**Try it**
The entries that follow should be repeated exactly, with no pictures kept.

Segment Start: Recorded information

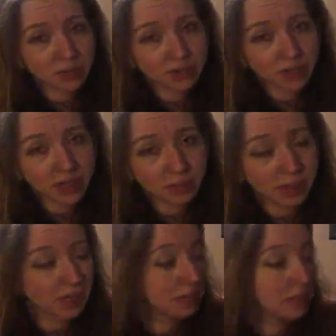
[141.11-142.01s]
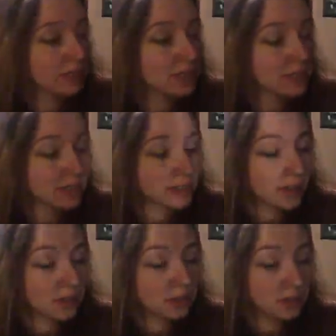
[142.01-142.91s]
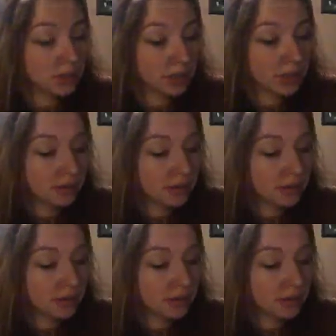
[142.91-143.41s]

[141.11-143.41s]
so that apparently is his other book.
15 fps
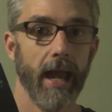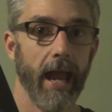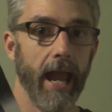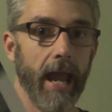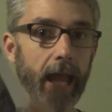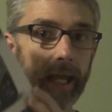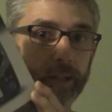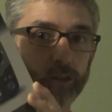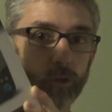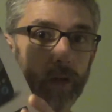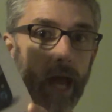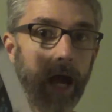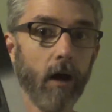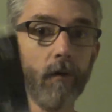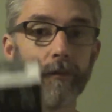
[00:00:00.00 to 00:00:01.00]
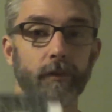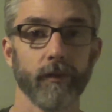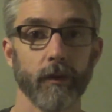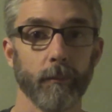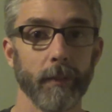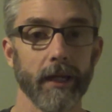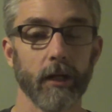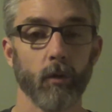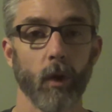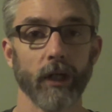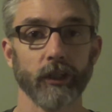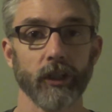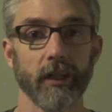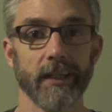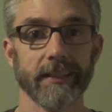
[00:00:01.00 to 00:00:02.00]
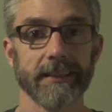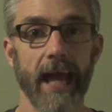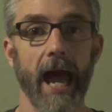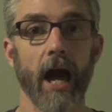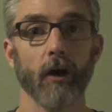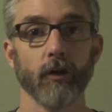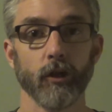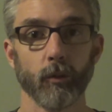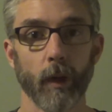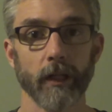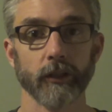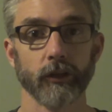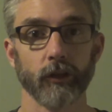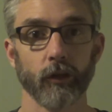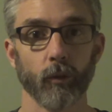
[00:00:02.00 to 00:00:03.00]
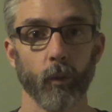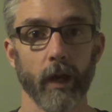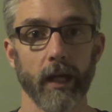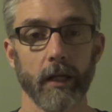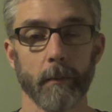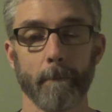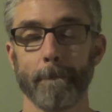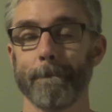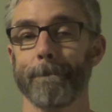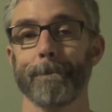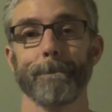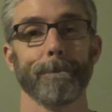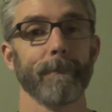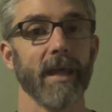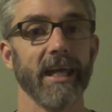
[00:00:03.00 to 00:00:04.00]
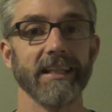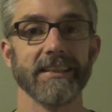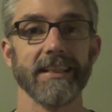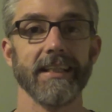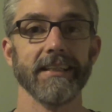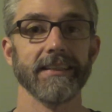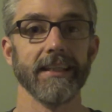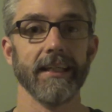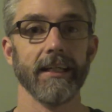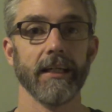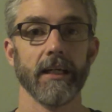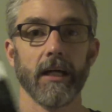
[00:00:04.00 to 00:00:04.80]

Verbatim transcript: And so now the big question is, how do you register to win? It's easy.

Segment End: Recorded information

**Answer to the problem**
[141.11-142.01s]
[142.01-142.91s]
[142.91-143.41s]

[141.11-143.41s]
so that apparently is his other book.
15 fps
[00:00:00.00 to 00:00:01.00]
[00:00:01.00 to 00:00:02.00]
[00:00:02.00 to 00:00:03.00]
[00:00:03.00 to 00:00:04.00]
[00:00:04.00 to 00:00:04.80]

Verbatim transcript: And so now the big question is, how do you register to win? It's easy.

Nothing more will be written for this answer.